Monday 3 January 2011

I Have A Dream....Part Two


Further to my previous post HERE - I want to thank everyone for comments and messages of support left on this blog, within Facebook or via email.

I appreciated when I wrote the original post that my ambitions were grand and that it may well seem overwhelming or impossible. Further reflection, along with your comments, have provided me with more clarity about how this can all grow from such a humble beginning. I think it is important to break down that growth into smaller, more tangible, steps though. So, let's begin!

Lee Lee added some very pertinent comments in the original blog post and I think it makes sense to start with a specific and narrower focus in mind. As the Heart Rate Monitor group is already alive and well in Facebook HERE and in its own dedicated messageboard HERE, it seems logical to build upon this.

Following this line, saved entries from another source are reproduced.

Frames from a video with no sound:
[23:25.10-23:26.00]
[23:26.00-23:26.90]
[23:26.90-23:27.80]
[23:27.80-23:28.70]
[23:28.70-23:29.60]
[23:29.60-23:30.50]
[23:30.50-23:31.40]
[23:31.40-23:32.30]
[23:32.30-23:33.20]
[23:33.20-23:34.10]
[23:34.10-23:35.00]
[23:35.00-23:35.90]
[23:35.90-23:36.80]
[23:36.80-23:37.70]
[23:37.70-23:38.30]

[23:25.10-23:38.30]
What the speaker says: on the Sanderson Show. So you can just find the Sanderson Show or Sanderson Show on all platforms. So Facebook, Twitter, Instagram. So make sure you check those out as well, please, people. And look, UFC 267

The aim, initially, will be to produce a user-friendly guide to activity management for those diagnosed with ME/CFS. This will incorporate the usage of a heart rate monitor but will extend far beyond. Although I continue to recommend the use of a heart rate monitor, I recognise that not everyone can or will use one. I also recognise that those using heart rate monitors need much more information than is currently provided.

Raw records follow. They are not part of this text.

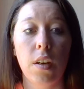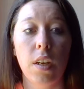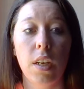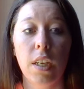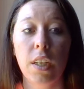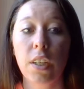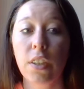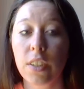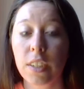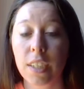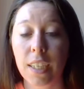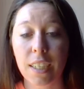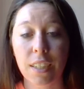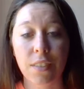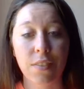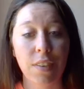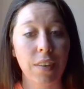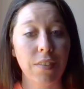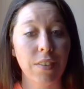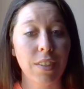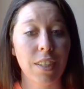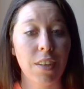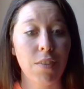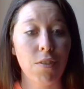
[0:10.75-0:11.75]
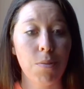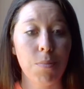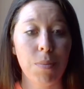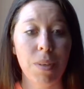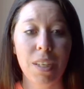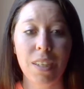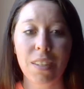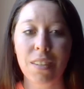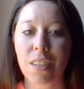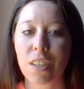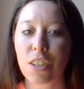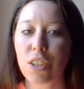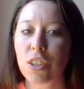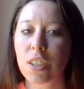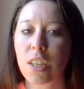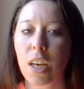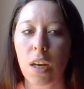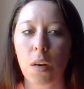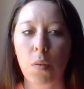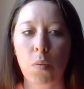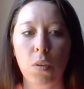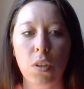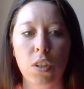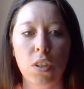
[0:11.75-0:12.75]
Here in the next 5 to 7 minutes, I just
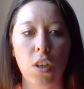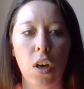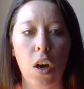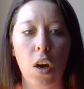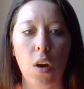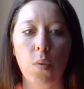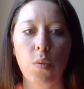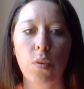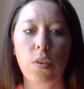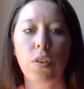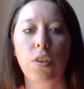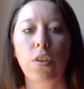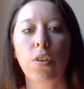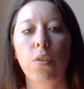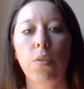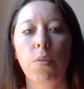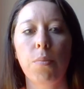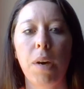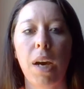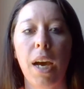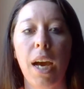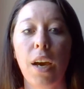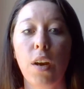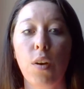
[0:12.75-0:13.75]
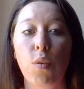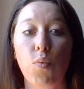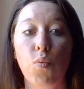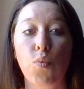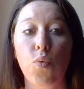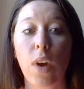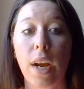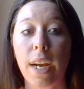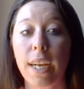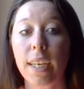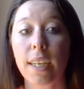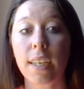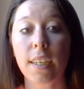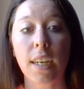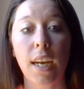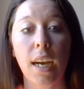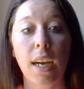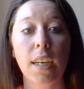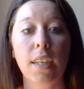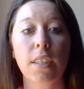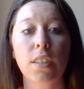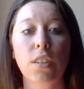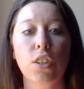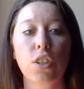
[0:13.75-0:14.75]
kind of want to talk with you about how to
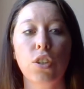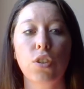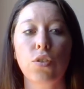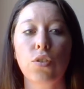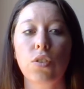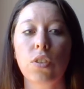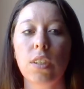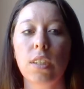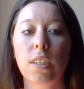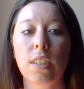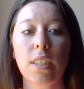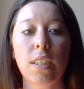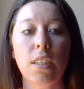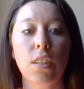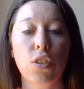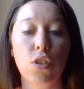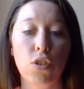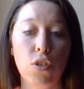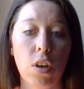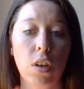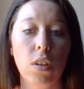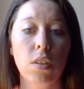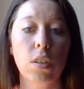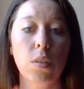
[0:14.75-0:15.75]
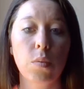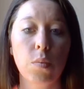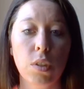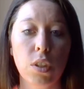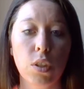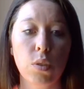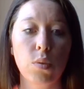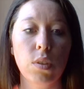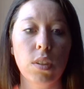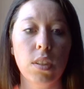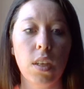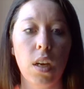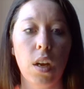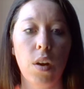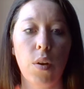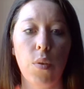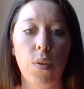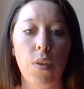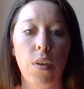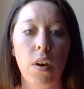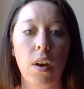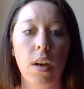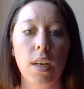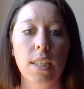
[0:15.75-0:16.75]
recognize children and teens struggling with suicidal
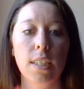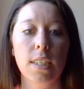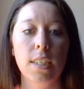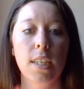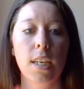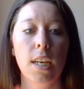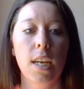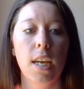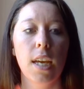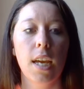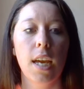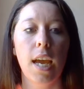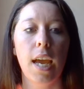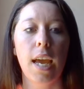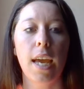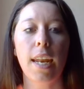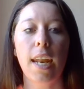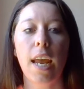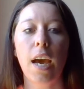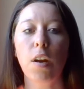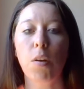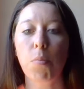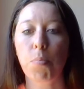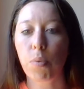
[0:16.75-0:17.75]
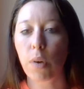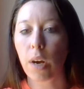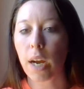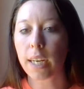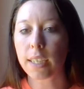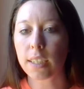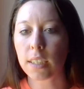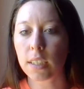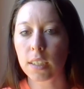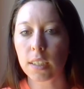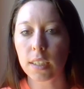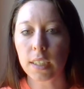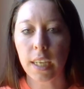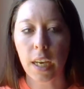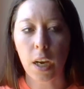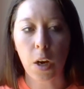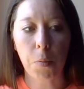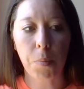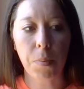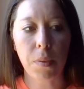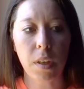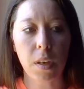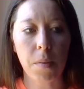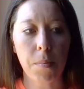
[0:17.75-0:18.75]
thoughts and how to practically
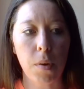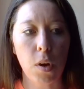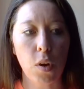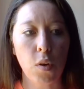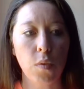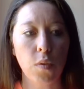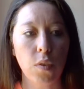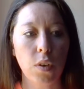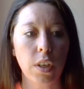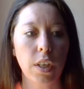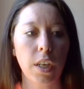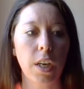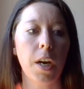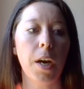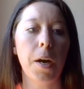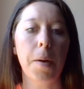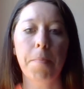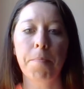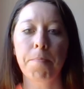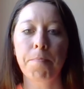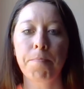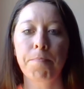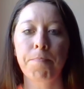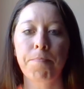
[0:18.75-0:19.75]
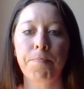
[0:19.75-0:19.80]
help them overcome.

Producing such a guide is still a challenge and I still need much help in making it a reality. It is, most definitely, achievable though and it is something that can be of real benefit to the community.

What next then? Well, the first step is to pledge your support by emailing:

ME_Community_Projects@Live.co.uk

Even if you doubt your own capacity to help out, I am sure each of you can contribute in some way. Please do therefore go ahead and email the group to be kept up to date with the plan for the project and how you can get involved. Once I have an idea of how much support exists amongst you all, I can start working on what needs to be done. Let me be clear though - this WILL happen. The less support I garner, the more time and effort it will take me but it will happen.

I end with a plea. Join this movement. Not for me - I am merely acting as a co-ordinator and catalyst - but for the good of those whose suffering we can identify with only too well. Spread this post far and wide and ask others to join this movement too. The activity management guidelines are only the beginning but we must begin somewhere. So, let's begin.